Mi punto de vista

Un maratón de despropósitos

08/10/2019

Los que habitualmente tienen por costumbre, cosa que agradezco, leer cada semana esta columna de opinión saben claramente cuál es mi punto de vista sobre la gestión que se ha llevado a cabo durante estos últimos años del Gran Canaria Maratón. La carrera de las fotos y de los récords se ha transformado en una pasarela política para el consejero de turno, en el que todo se soluciona con palabras rimbombantes en el que el éxito es «total y absoluto». Pero la realidad es bien distinta. El problema del Gran Canaria Maratón es que nadie se ha preocupado en hacer un análisis exhaustivo de la carrera y de sus resultados. Todo se salda con la palmada en la espalda, en contentar al consejero con una exposición fotográfica que ya produce hastío y con unas cifras ridículas en la prueba reina de 42 kilómetros que nadie asume. Hace días anuncié que la edición 2020 no se celebraría en enero. Desde hace meses la parálisis en torno al maratón fue total. La consejería iba a sufrir cambios y los anteriores en el puesto, tras la marcha de la UTE organizadora, no quisieron mover hilos y todo quedó en el habitual «ya veremos». Francisco Castellano, el nuevo regidor del Instituto Insular de Deportes, se ha visto con un buen marrón con el maratón. Vio cómo las fechas se le echaban encima y sacar la carrera en enero era totalmente inviable, ya que la intención es sacar un nuevo concurso público para la organización de evento.

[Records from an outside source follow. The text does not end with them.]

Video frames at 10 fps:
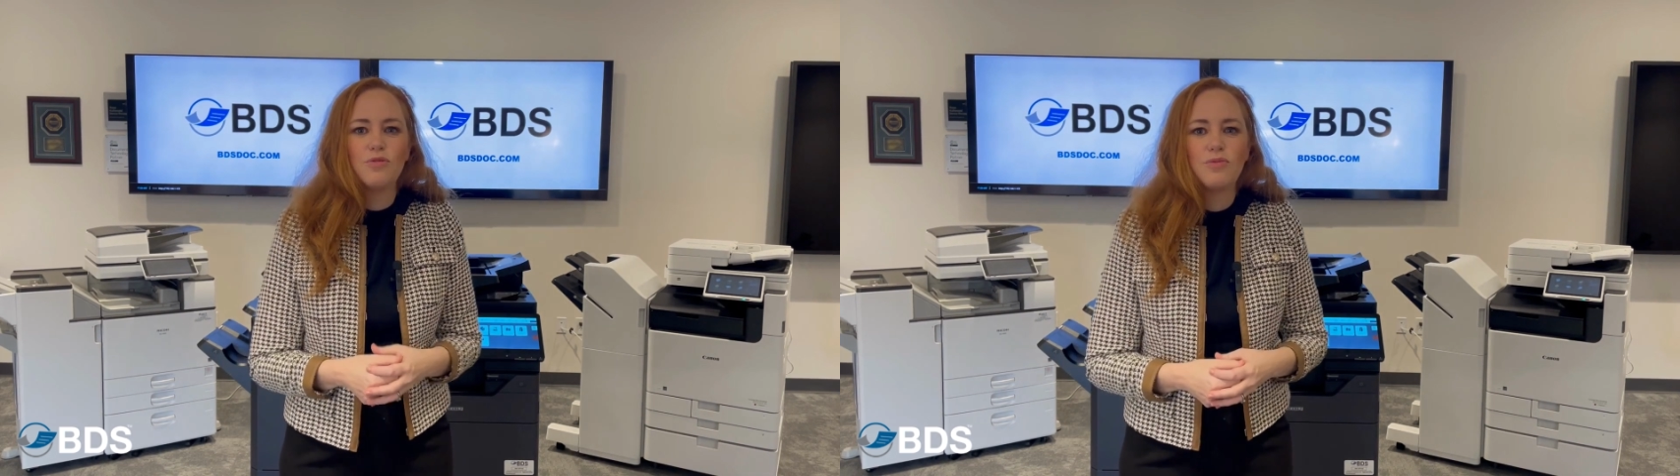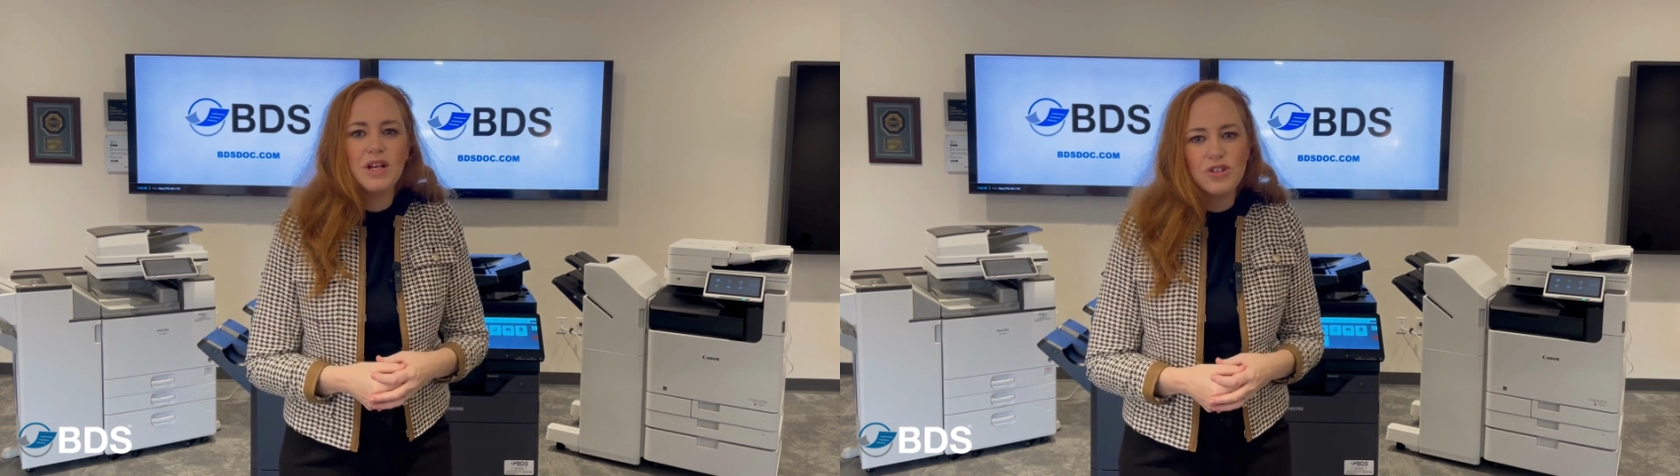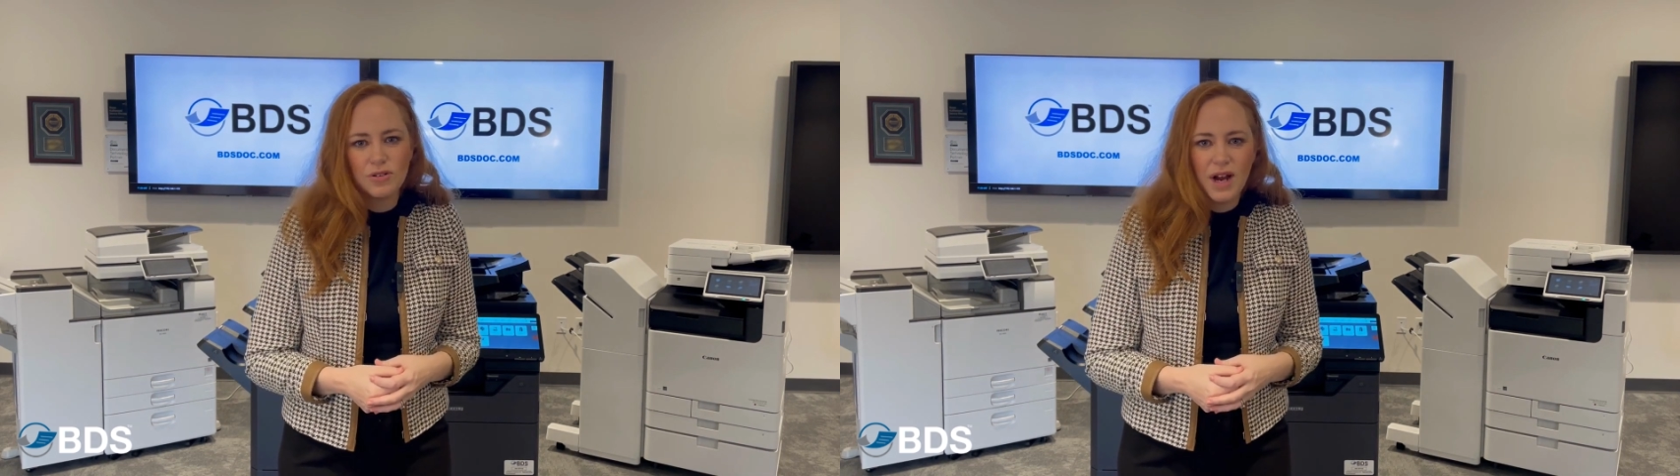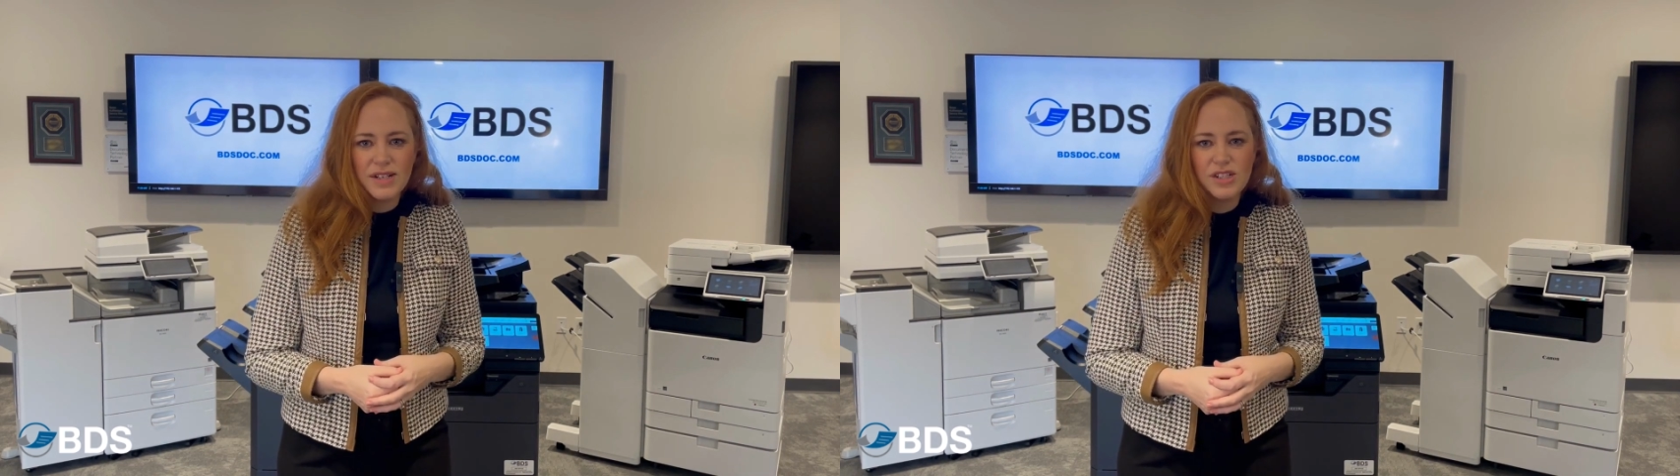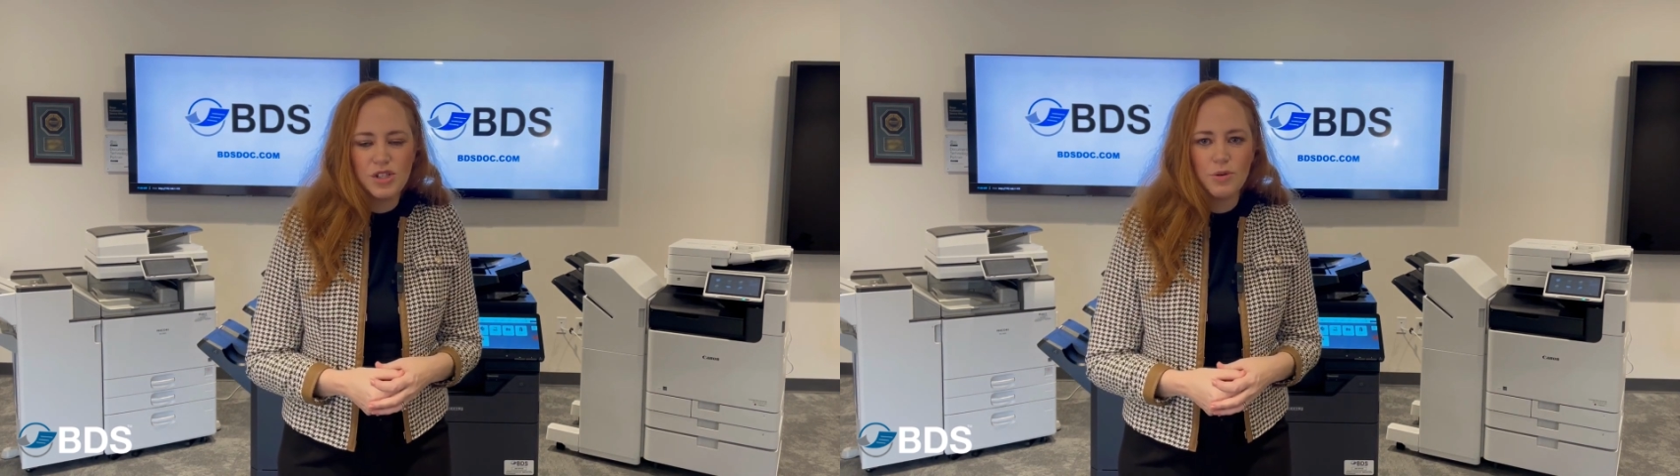
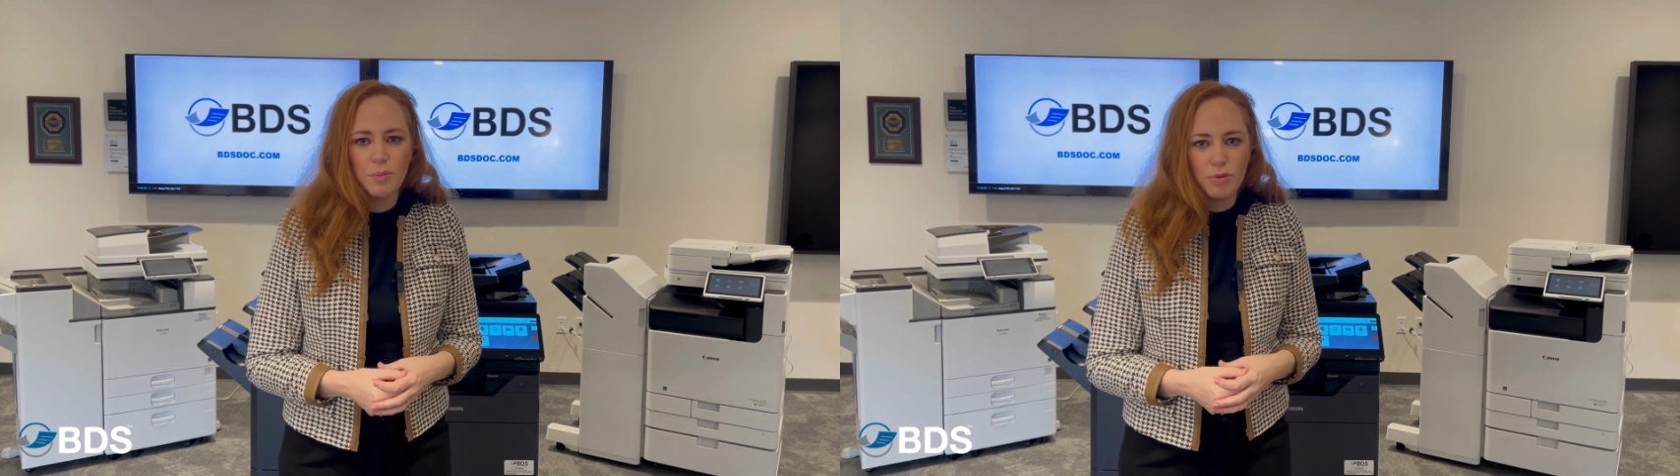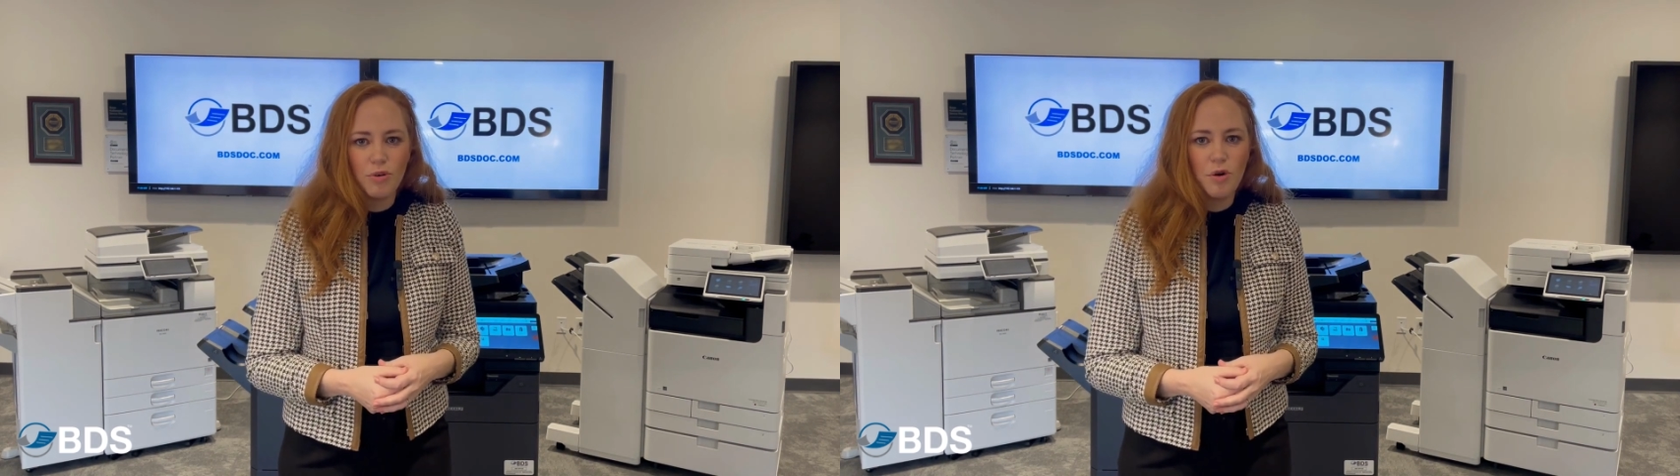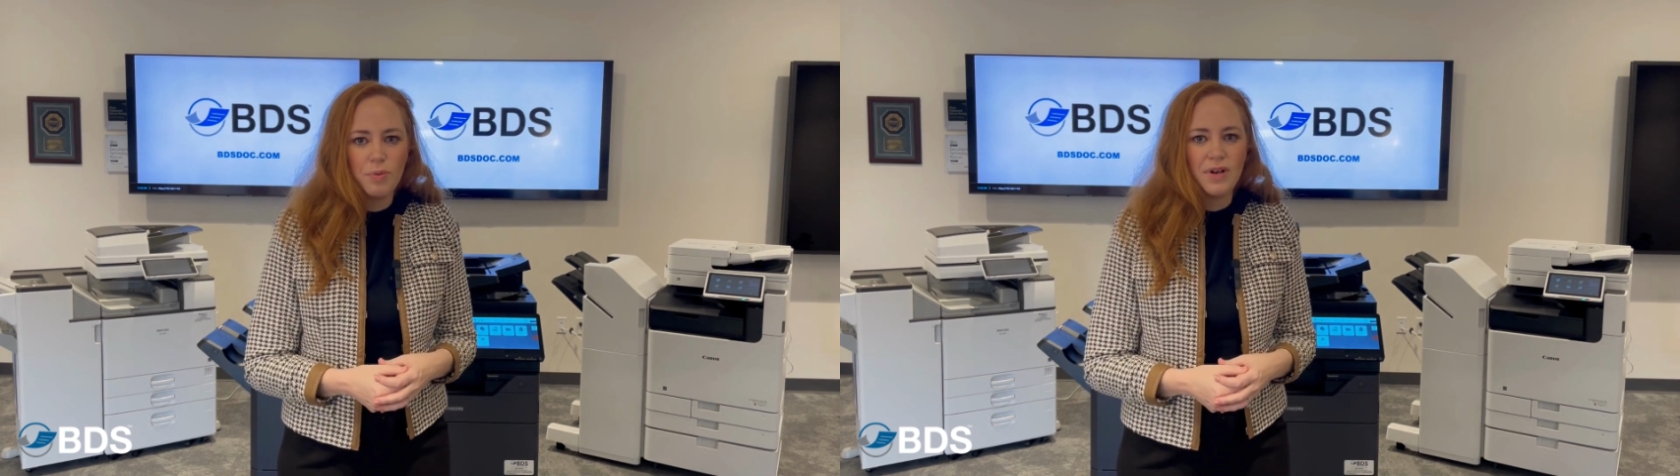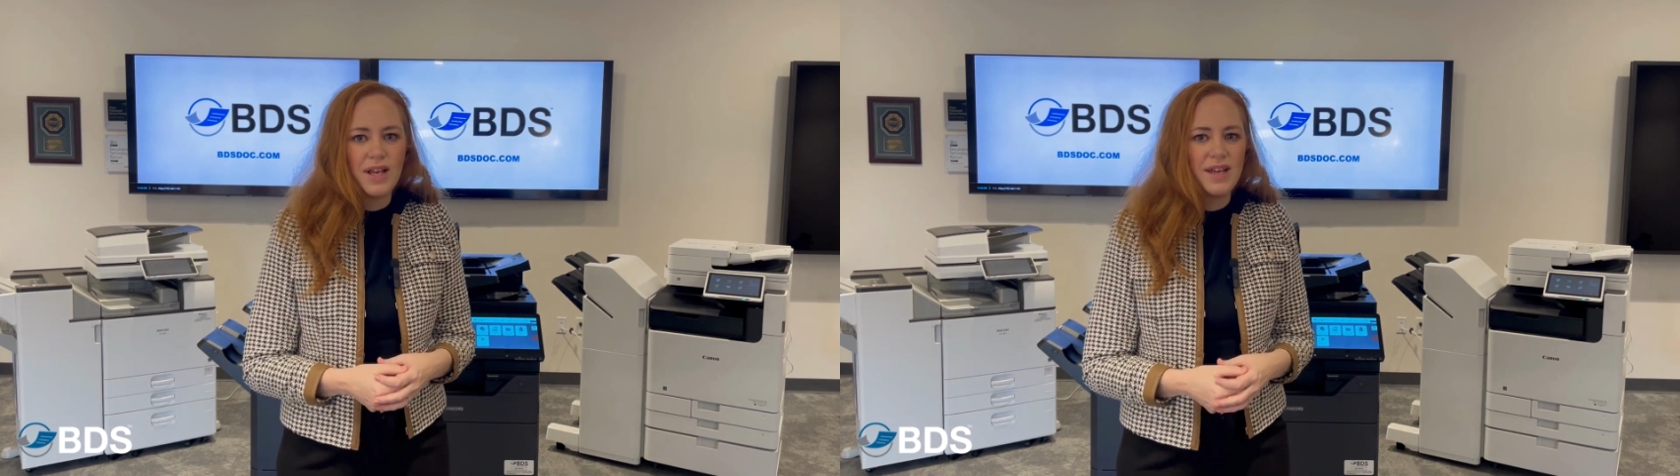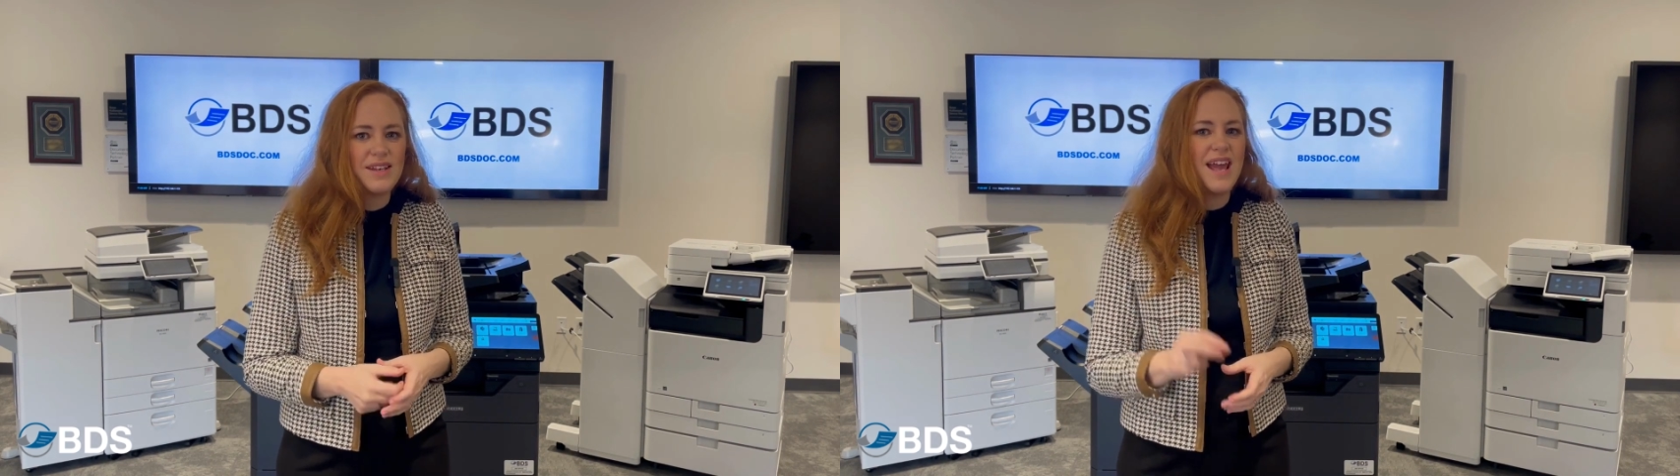redirected to
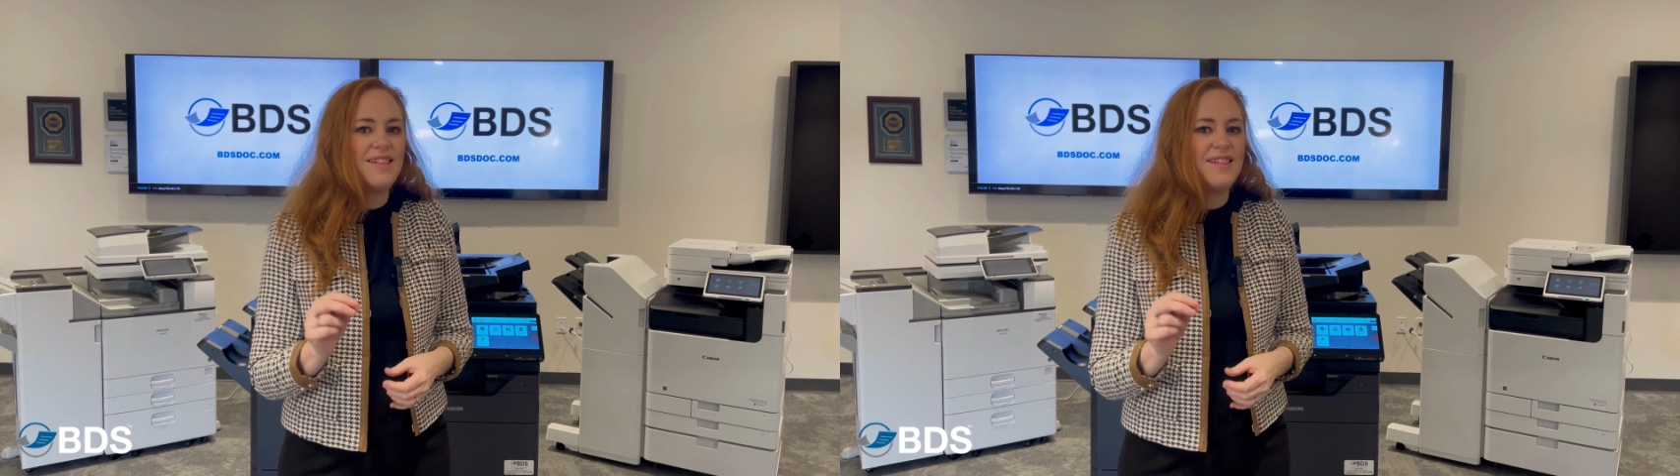appropriate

Han pasado diez ediciones y el estancamiento es enorme. Ayer el consejero Castellano explicó en Televisión Canaria que el Gran Canaria Maratón no se celebrará en enero «después de realizar un estudio del que se desprendía que la prueba necesitaba un cambio al estar registrando un descenso de participantes europeos y una consiguiente caída de la repercusión». Uff. Pero si decían que cada año venían más extranjeros o de eso presumían con el logo en el pecho de Isla Europea del Deporte.

El tiempo pone a cada uno en su sitio. ¿De qué sirve traer a atletas africanos que rompan los registros si a los canarios aún no les han pagado los euros que les correspondían por subirse al podio? ¿Para qué se paraliza una ciudad y se ponen todos sus servicios a la disposición de la organización cuando la carrera de 42 kilómetros solo la corren unos 800 participantes? ¿Cómo es posible que el Gran Canaria Maratón no se celebre en enero y a día de hoy uno entra en su página web y no se anuncie nada de ello?

En noviembre de 2020 habrá maratón. Se quitará el medio maratón para dar realce a la LPA Night Run en octubre. Tiempo al tiempo. ¿Servirá de algo?